AIM OF THE EXERCISE: Return the listing below exactly as it stands. Pictures stay out.

"""

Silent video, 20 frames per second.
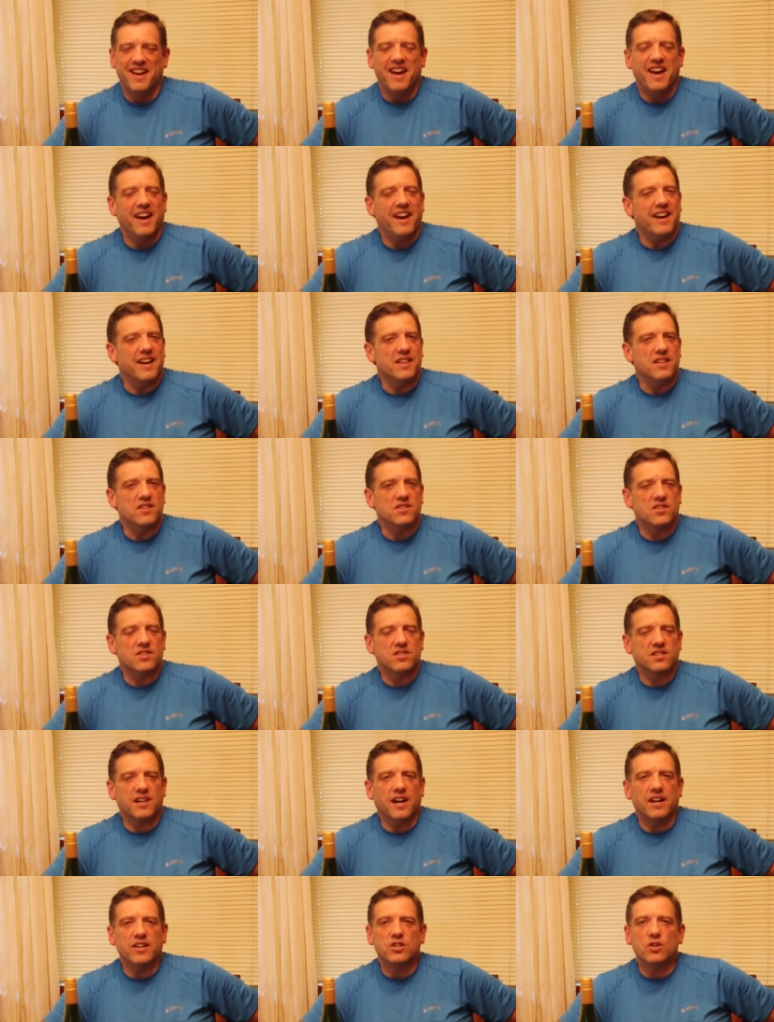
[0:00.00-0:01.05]
Hey, this is
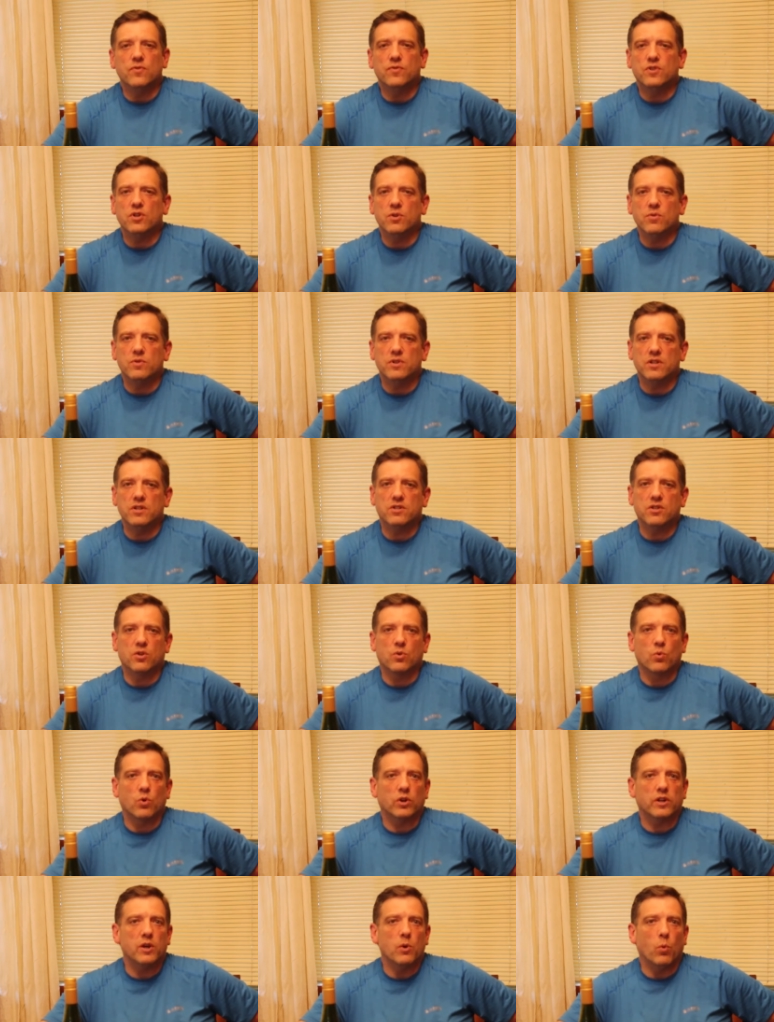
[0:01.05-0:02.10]
Scott, and you've tuned into the
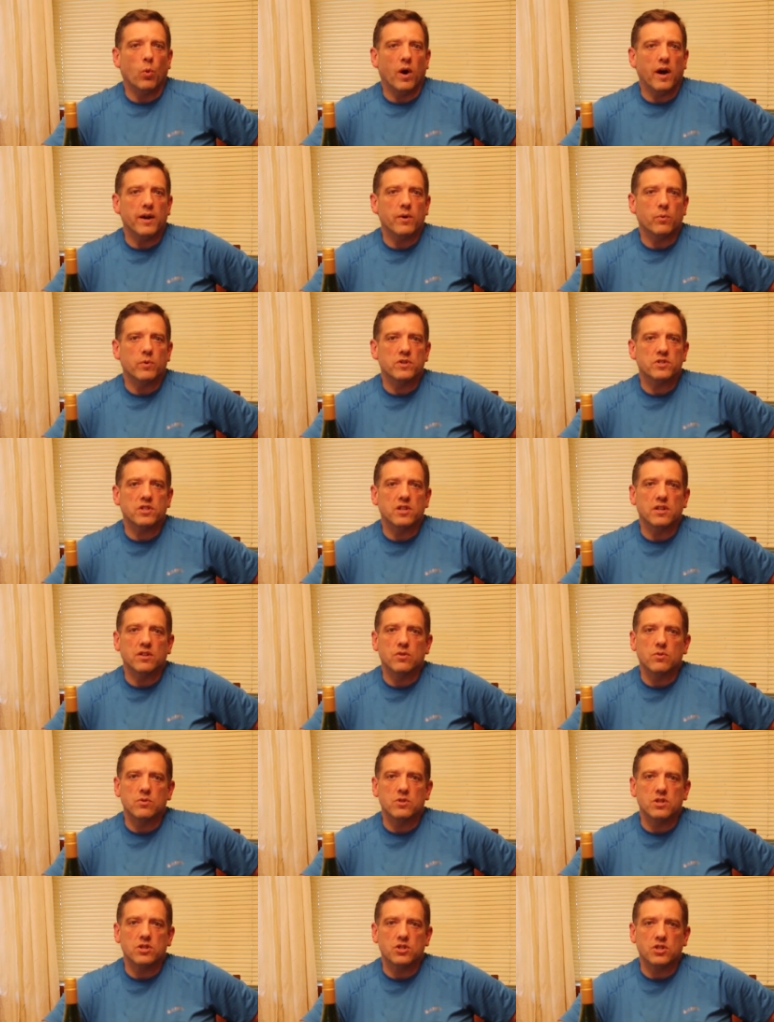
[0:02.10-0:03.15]
Rookie Wine and Whiskey
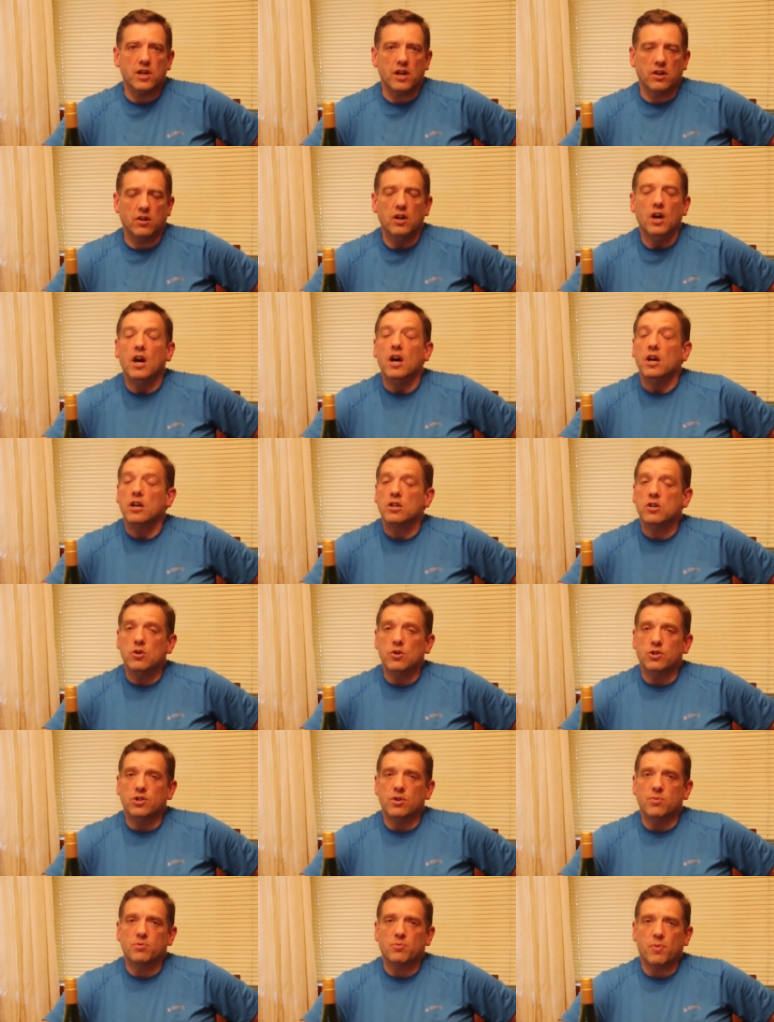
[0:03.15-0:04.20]
Enthusiast channel,
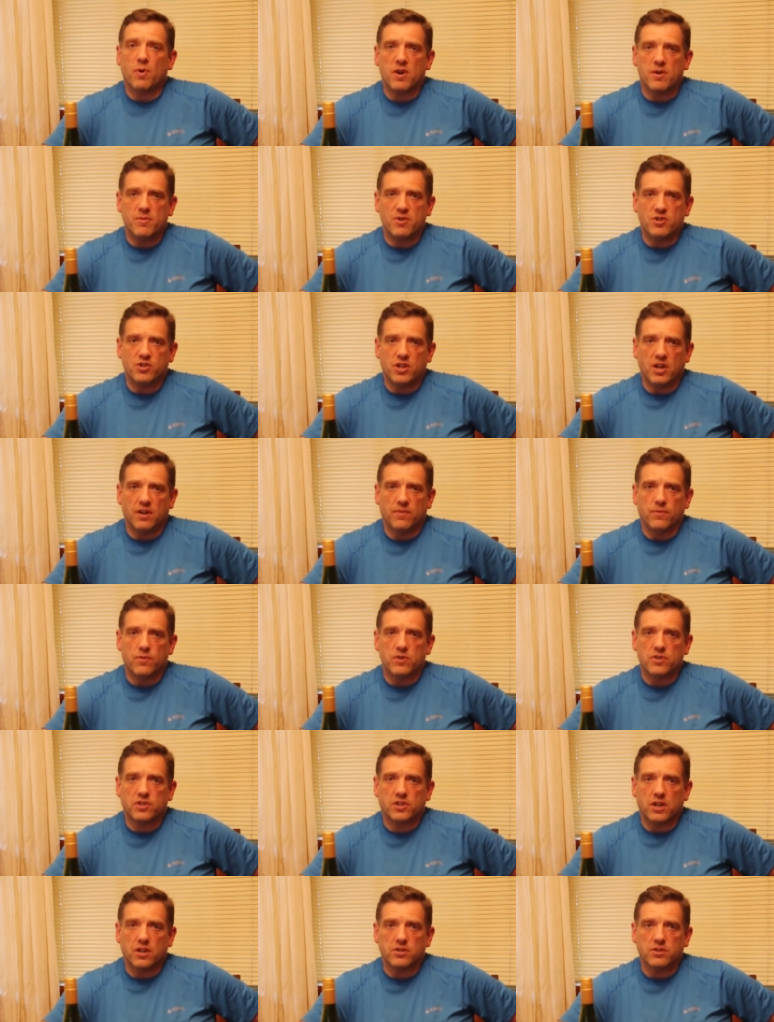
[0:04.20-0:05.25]
YouTube's primary channel for
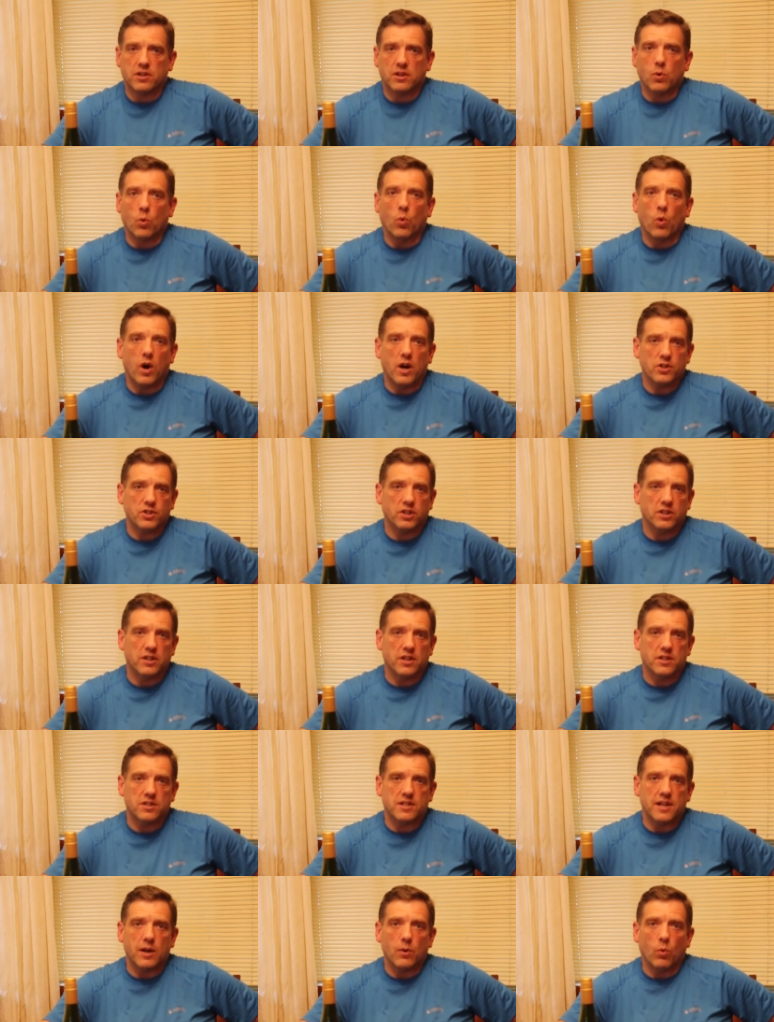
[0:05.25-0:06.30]
discussing
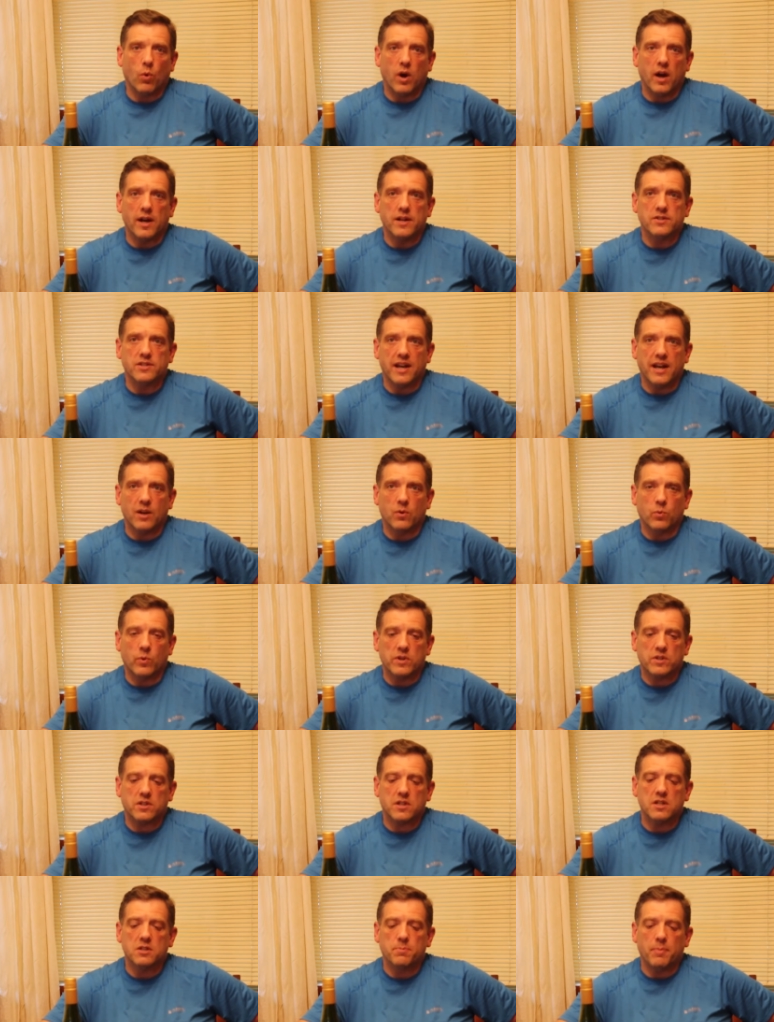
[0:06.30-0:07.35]
Washington State wines and
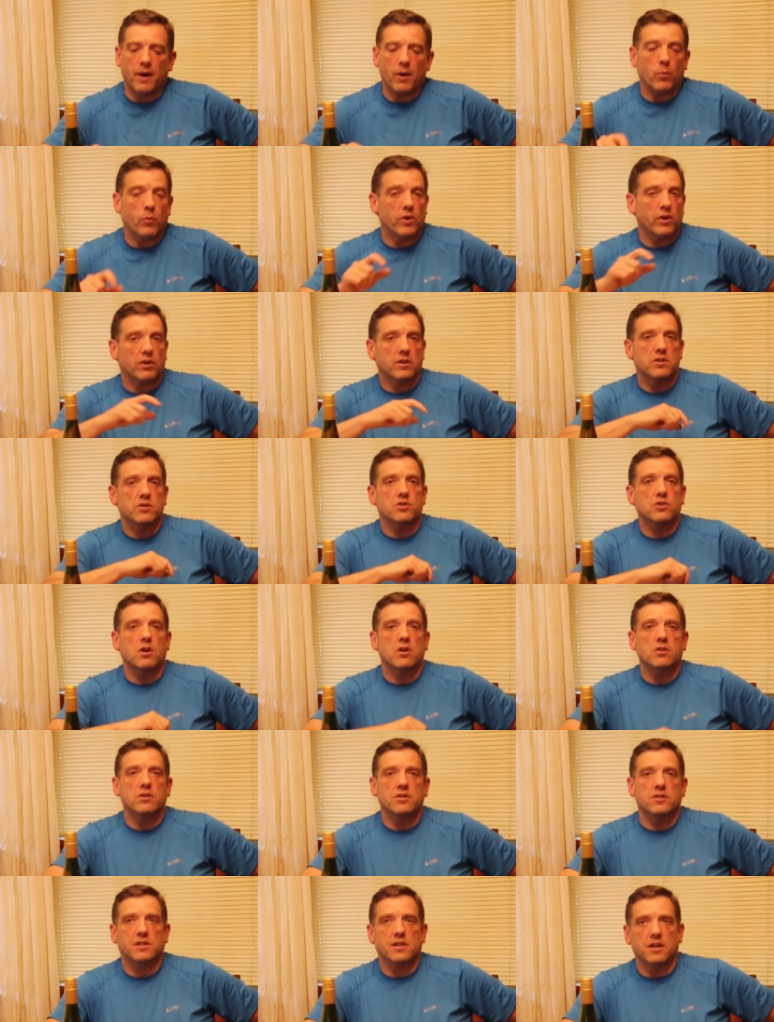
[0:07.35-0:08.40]
whiskeys, but we're going to
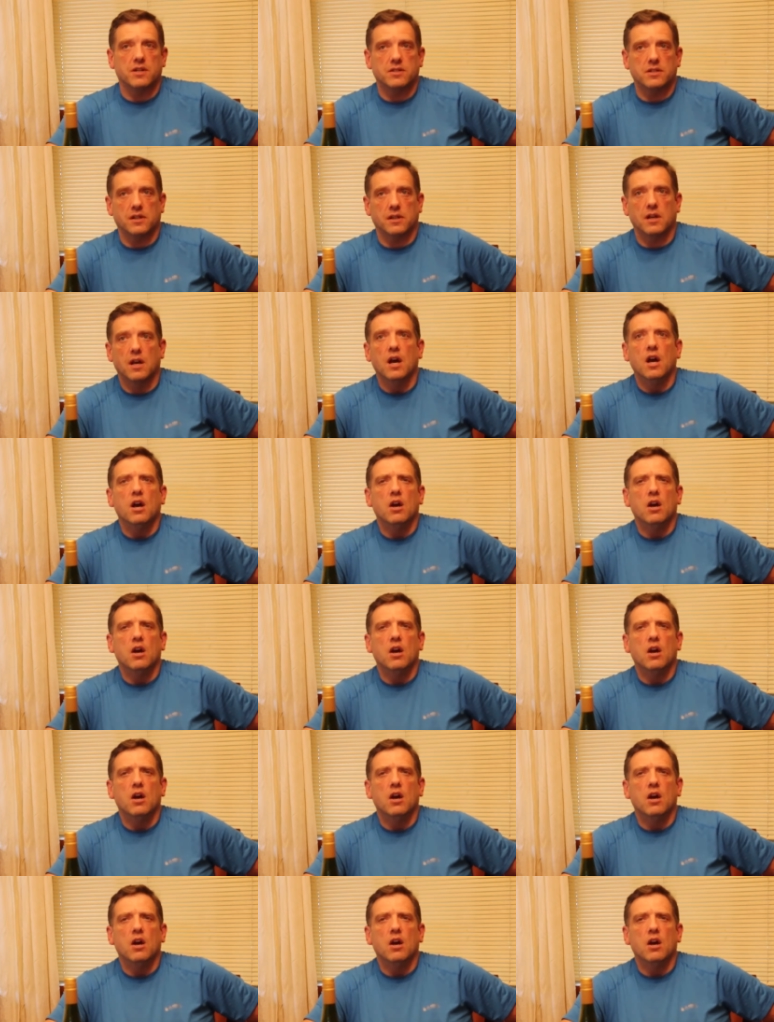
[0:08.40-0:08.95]
start discussing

"""

RESPONSE:
Silent video, 20 frames per second.
[0:00.00-0:01.05]
Hey, this is
[0:01.05-0:02.10]
Scott, and you've tuned into the
[0:02.10-0:03.15]
Rookie Wine and Whiskey
[0:03.15-0:04.20]
Enthusiast channel,
[0:04.20-0:05.25]
YouTube's primary channel for
[0:05.25-0:06.30]
discussing
[0:06.30-0:07.35]
Washington State wines and
[0:07.35-0:08.40]
whiskeys, but we're going to
[0:08.40-0:08.95]
start discussing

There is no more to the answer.